%%

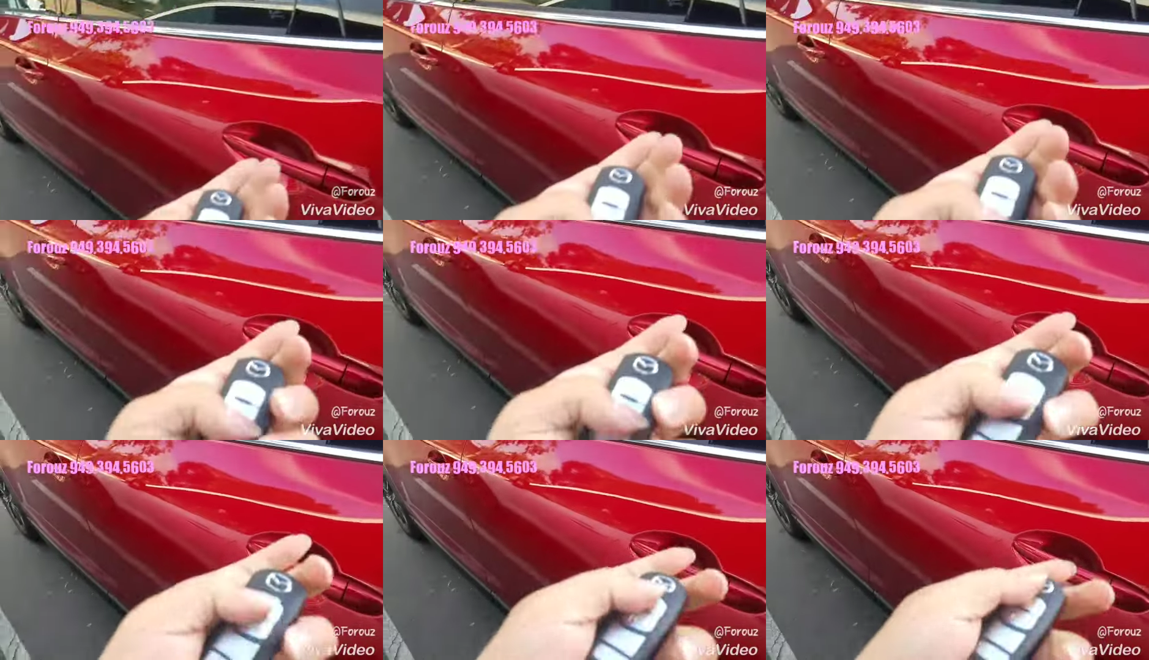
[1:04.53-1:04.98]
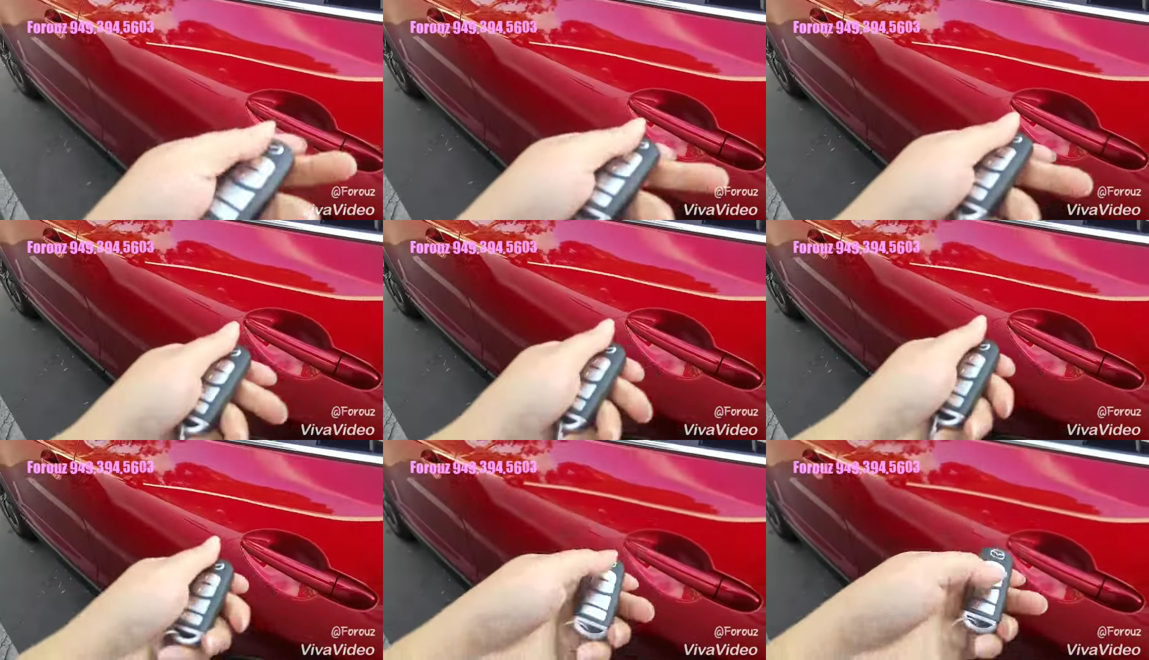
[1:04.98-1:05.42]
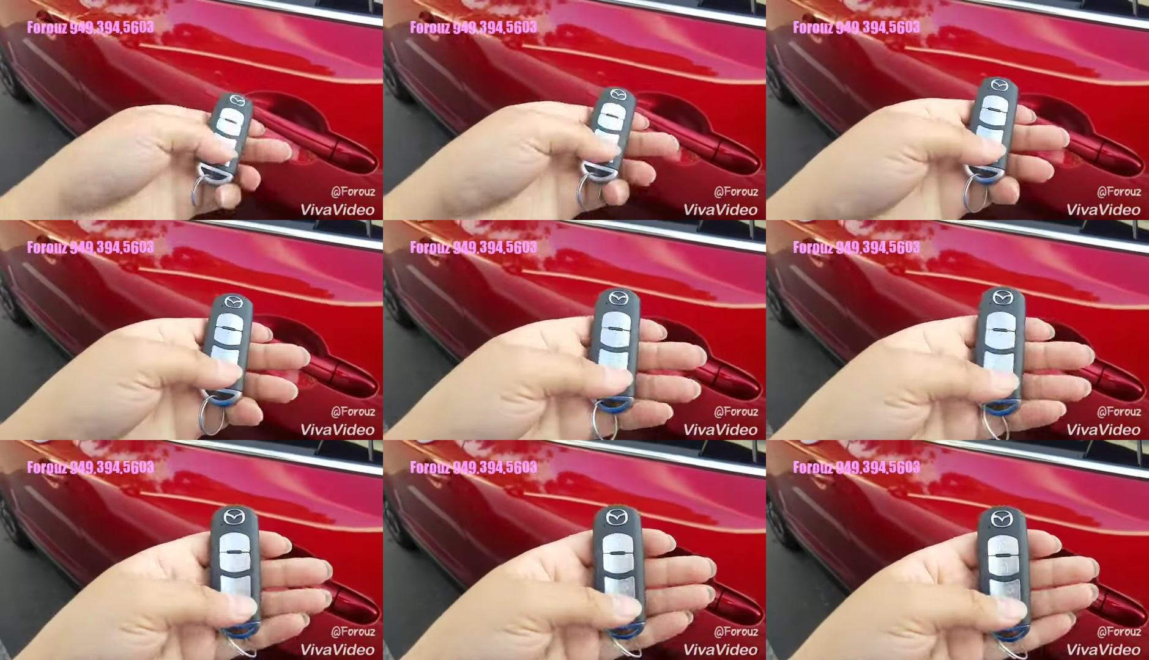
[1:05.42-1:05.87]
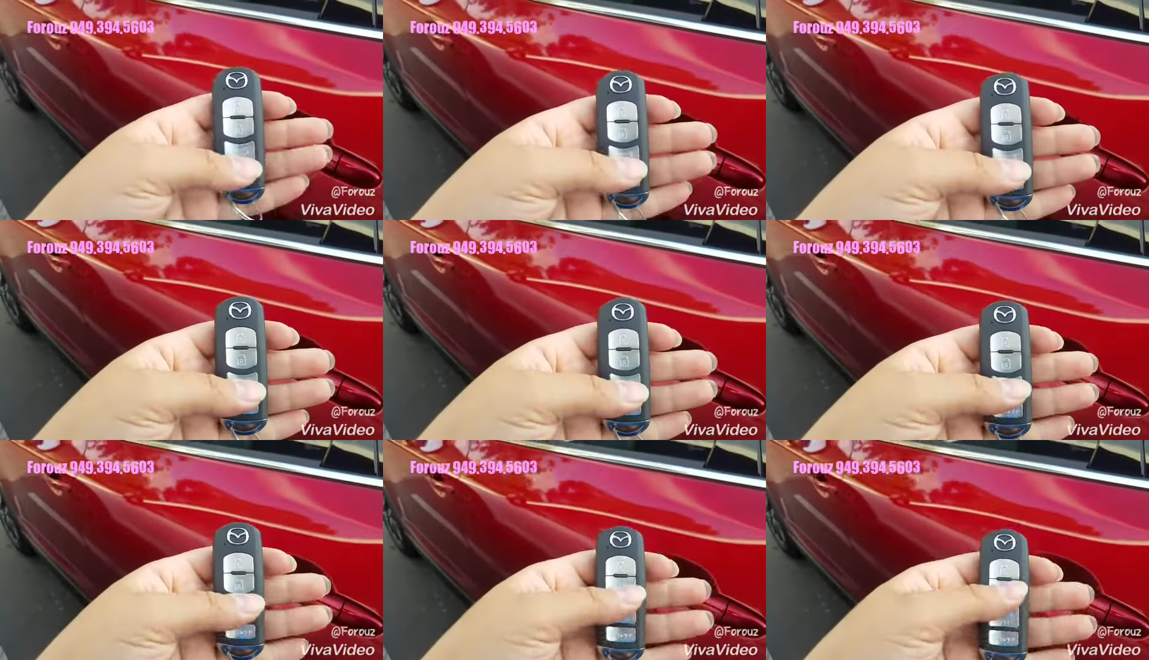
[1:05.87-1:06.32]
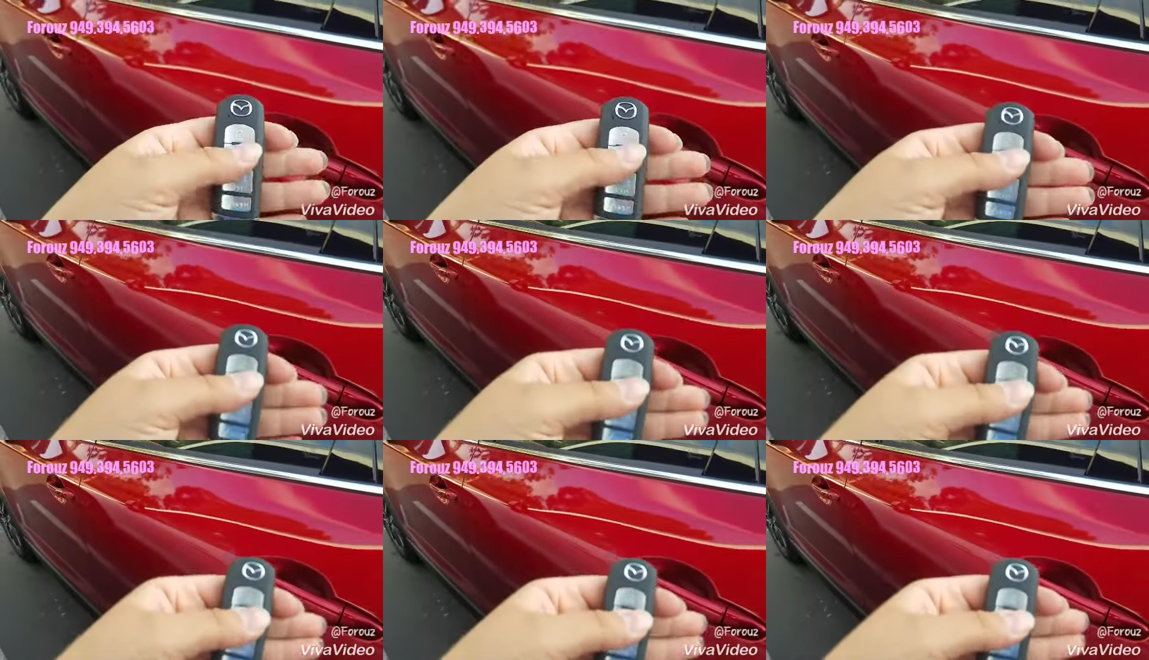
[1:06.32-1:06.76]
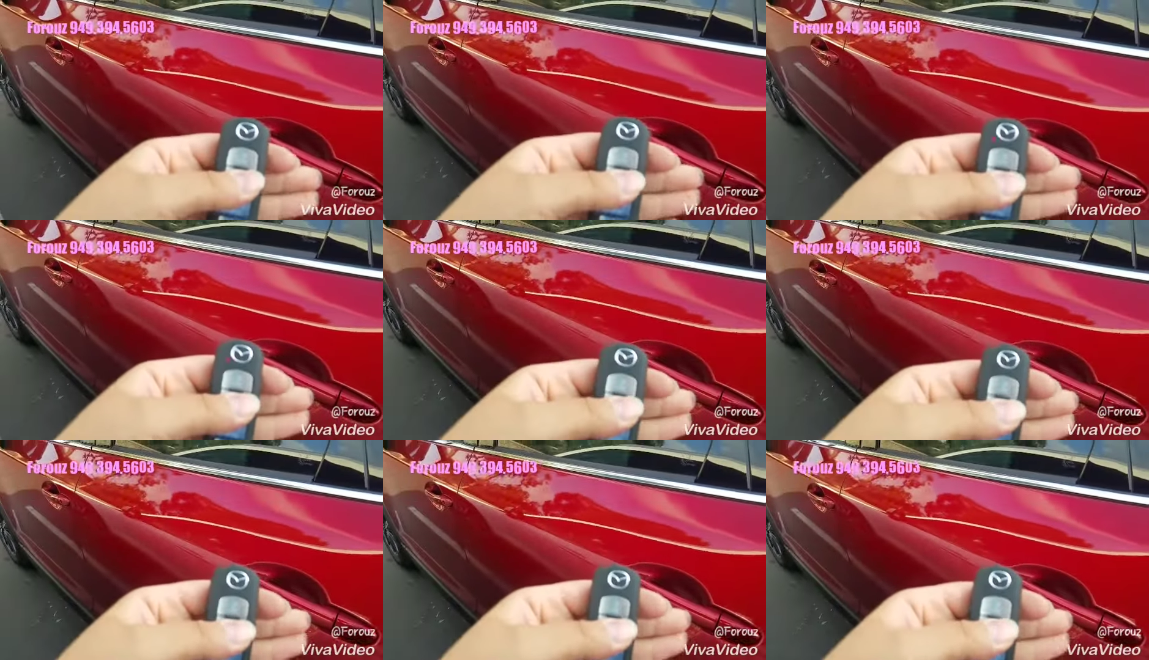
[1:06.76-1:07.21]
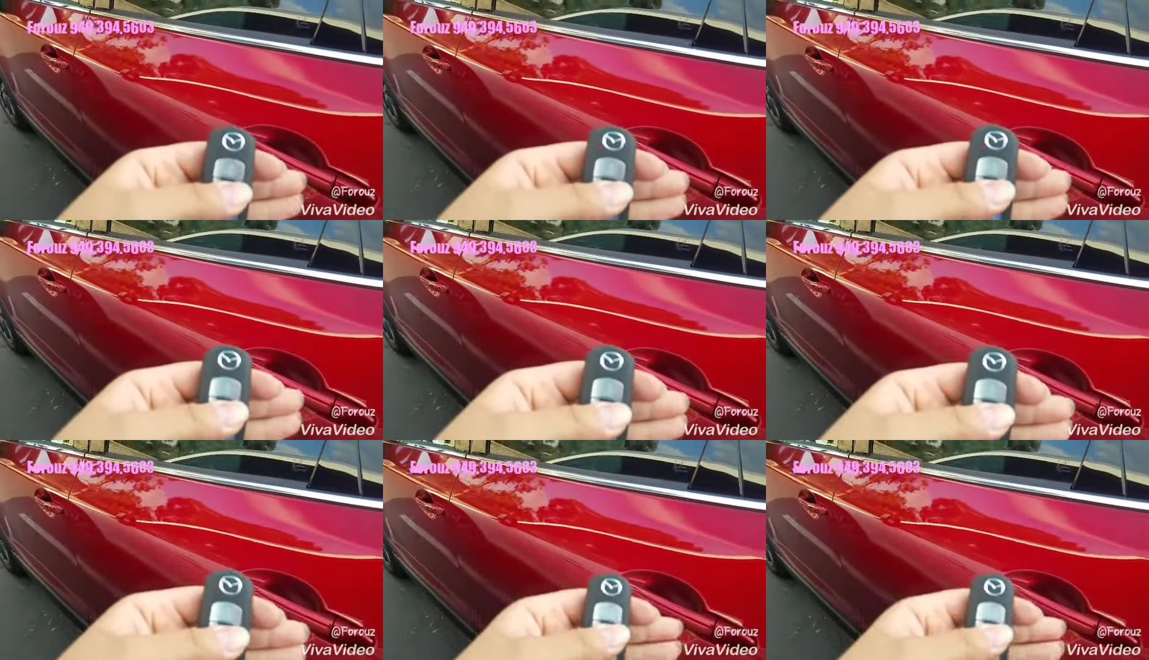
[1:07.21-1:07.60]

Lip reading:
(no speaker visible)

%%

* **DESCRIPTION OF THE TASK**:
Return all the entries word for word, but omit any pictures they contain.

* **ANSWER TO THE EXERCISE**:
[1:04.53-1:04.98]
[1:04.98-1:05.42]
[1:05.42-1:05.87]
[1:05.87-1:06.32]
[1:06.32-1:06.76]
[1:06.76-1:07.21]
[1:07.21-1:07.60]

Lip reading:
(no speaker visible)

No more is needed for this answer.